Ah, queridos leitores e leitoras, quanta coisa a gente traz escondida debaixo das asas do poncho da vida. Ficam lá, essas saudades quietinhas, só esperando o momento certo para aflorar. E nos causam tanta dor, uma tristeza comprida, quase que infinita, porque de antemão sabemos que isso, que torcemos tanto para que voltem, não vão mais voltar. Justamente por isso latejam sem cessar. Vêm à mente aquelas manhãs de pão quente recém-saído do forno, a bicharada fazendo festa no terreiro, o leite fervendo em cima do fogão a lenha, o cheiro das laranjeiras, o grito estridente da passarada no arvoredo, o relincho do Tostado na estribaria do galpão grande, o espetinho de linguiça assando no fogareiro, a vassoura de carqueja descansando atrás da porta da cozinha, a caixa de lenha, o relho de um velho laço dependurado em um prego enferrujado na parede, a folhinha do Berega, o buraco no zinco por onde entrava um raio de sol e o gosto da ambrosia numa tarde de um domingo já tão distante. 

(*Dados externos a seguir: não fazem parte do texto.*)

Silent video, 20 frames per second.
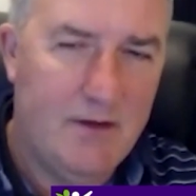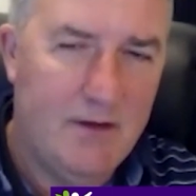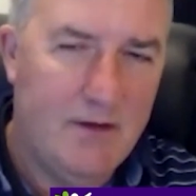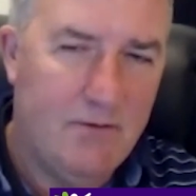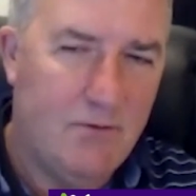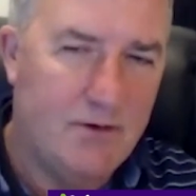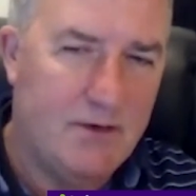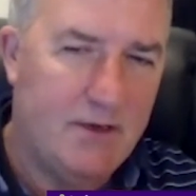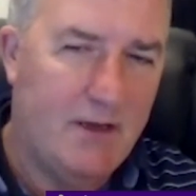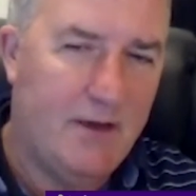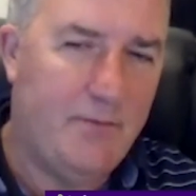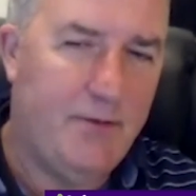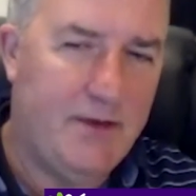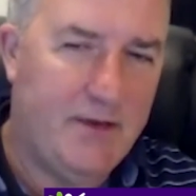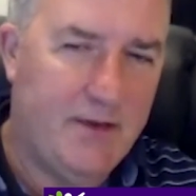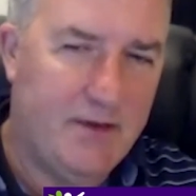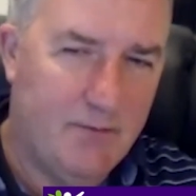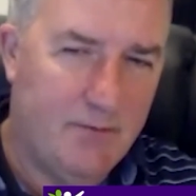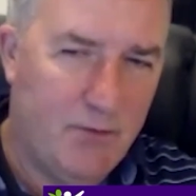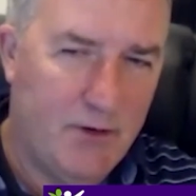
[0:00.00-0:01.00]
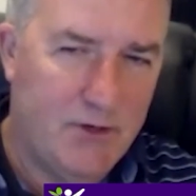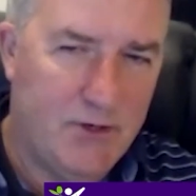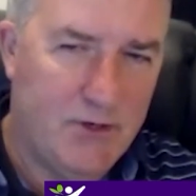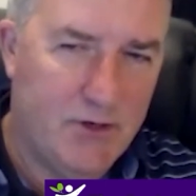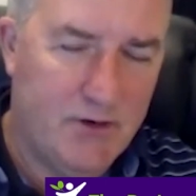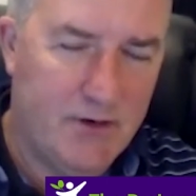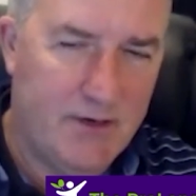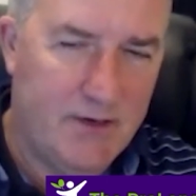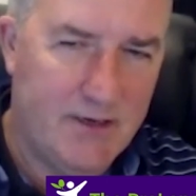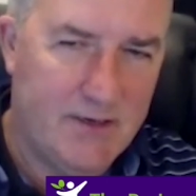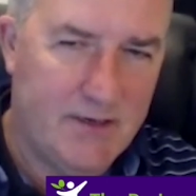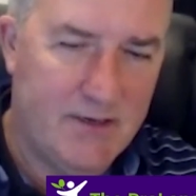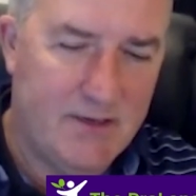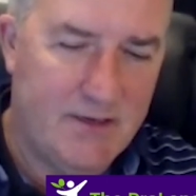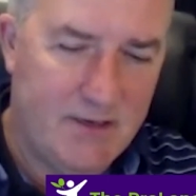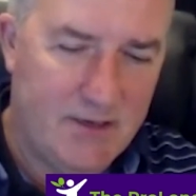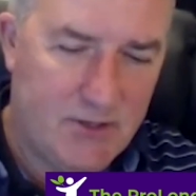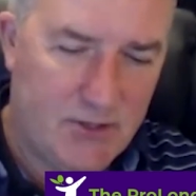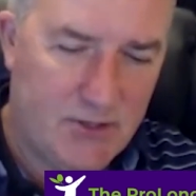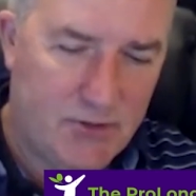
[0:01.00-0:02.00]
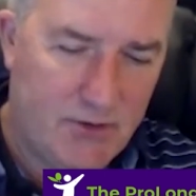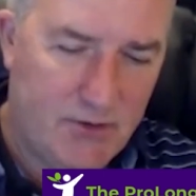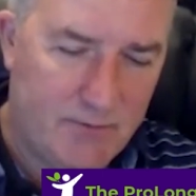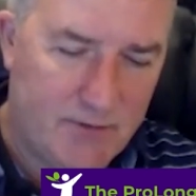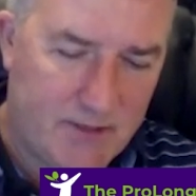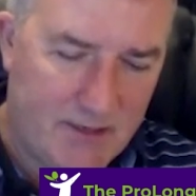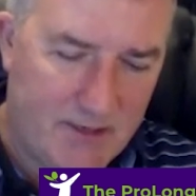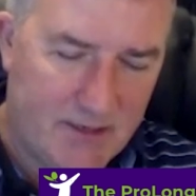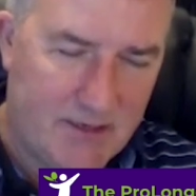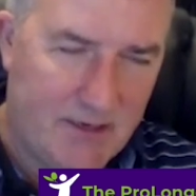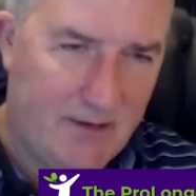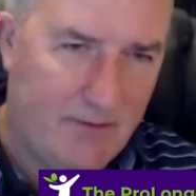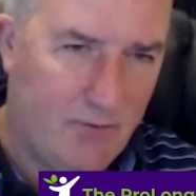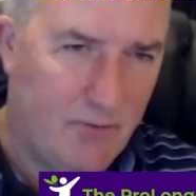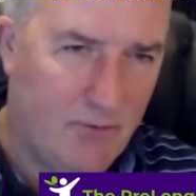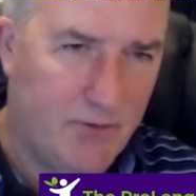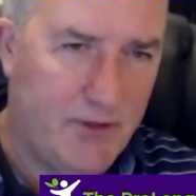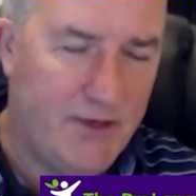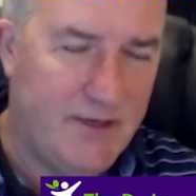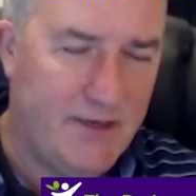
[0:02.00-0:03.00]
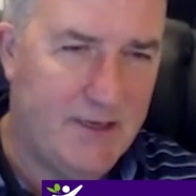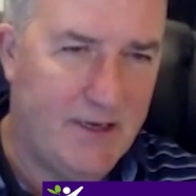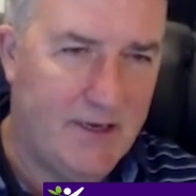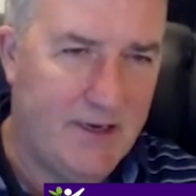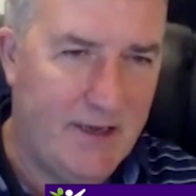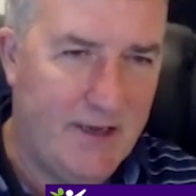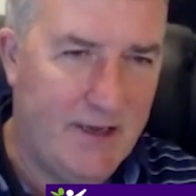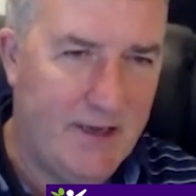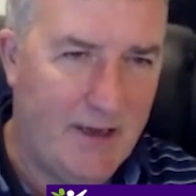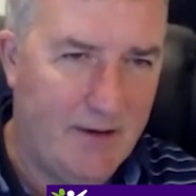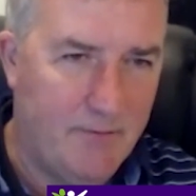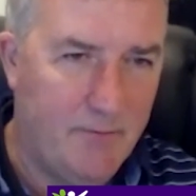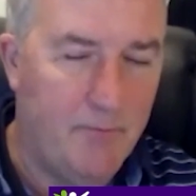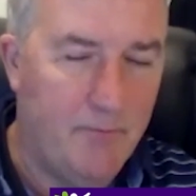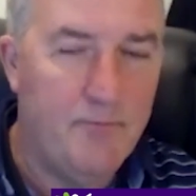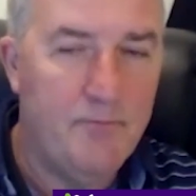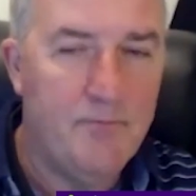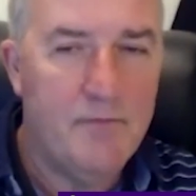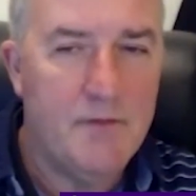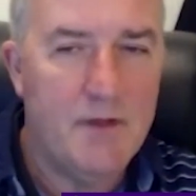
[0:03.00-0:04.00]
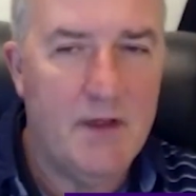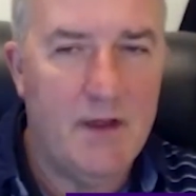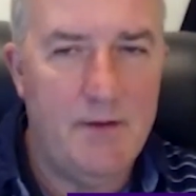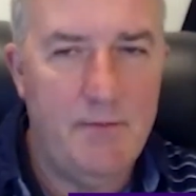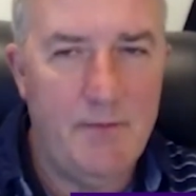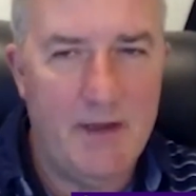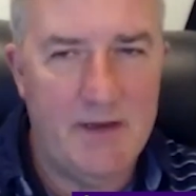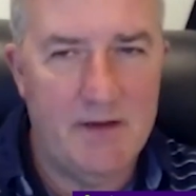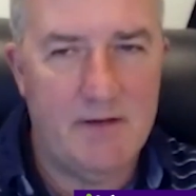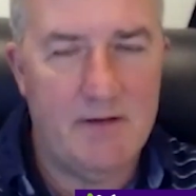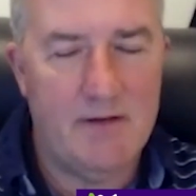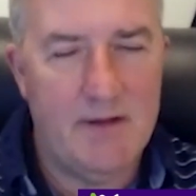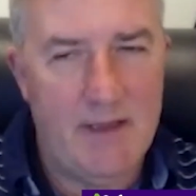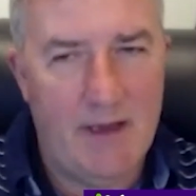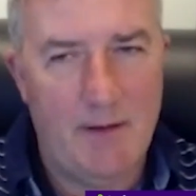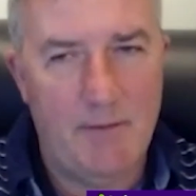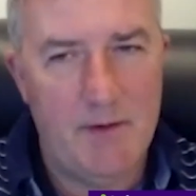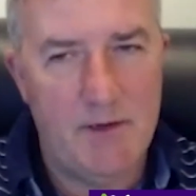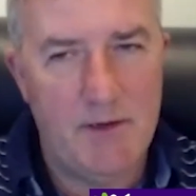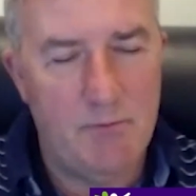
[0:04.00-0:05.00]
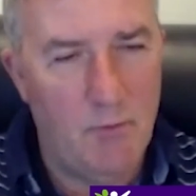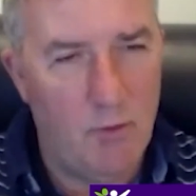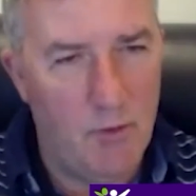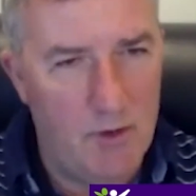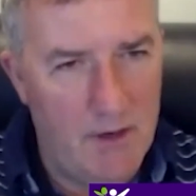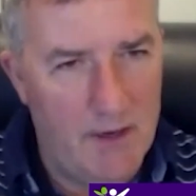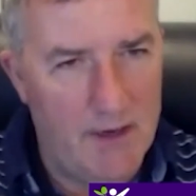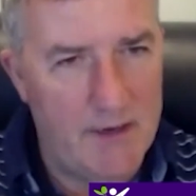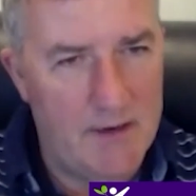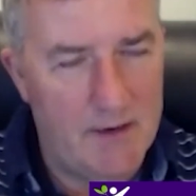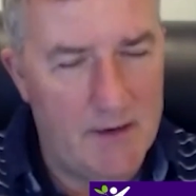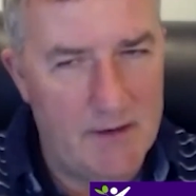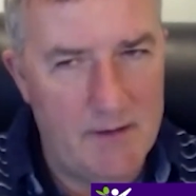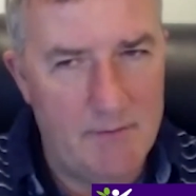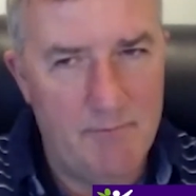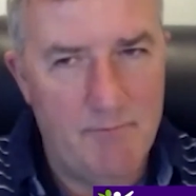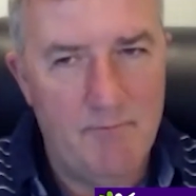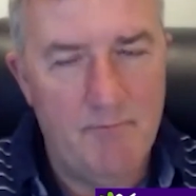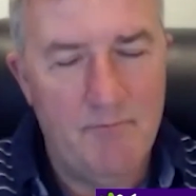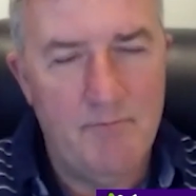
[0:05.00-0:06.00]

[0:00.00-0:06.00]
What diabetes and blood sugar does is it strips this level, thins it down, and makes damage more likely.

E o doce desses dias era mais doce que o doce da batata doce. E depois, passaram uns anos, outros, mais outros, e tudo mermou como as tardes longas dos outonos da minha Vila Rica. E o que era doce fugiu por entre essas minhas mãos cheias de calos e cicatrizes, maceradas por coices de vacas leiteiras, cortadas por fio de arame farpado, por facas de cortar fumo em rolo, pelos dedos duros de tanto tirar leite na mangueira em madrugadas frias, mãos que se cansaram na bruta faina de segurar regeiras, cabos de arado e sovéus tão rudes. E vieram dias frios e amargas noites, severas madrugadas, manhãs sem sol e tardes encharcadas. Tudo passou num upa, como um arremesso longo e perdido de boleadeiras. 

O boleado restou, por fim, sendo eu, a vida que desapareceu, o boi brasino que se perdeu, quieto e capturado, preso nos tentos sovados das Três Marias. Ah, que vontade louca de um café novinho, recém-passado, para tomar devagar, sem pressa, ao lado de um fogão de ferro, daqueles da chapa bem lisa e mais lustrosa do que bota de correntino. Busco de há muito um remédio para essas dores que me corroem, mas não encontro porque não vendem em farmácia. Quem sabe um dia eu volte para o que deixei, embora, confesso, tenha medo de nada mais encontrar, que tudo virou uma fotografia para se mirar. Só sei dizer que aqui no peito, não tem mais jeito, esta saudade nunca mais para de latejar.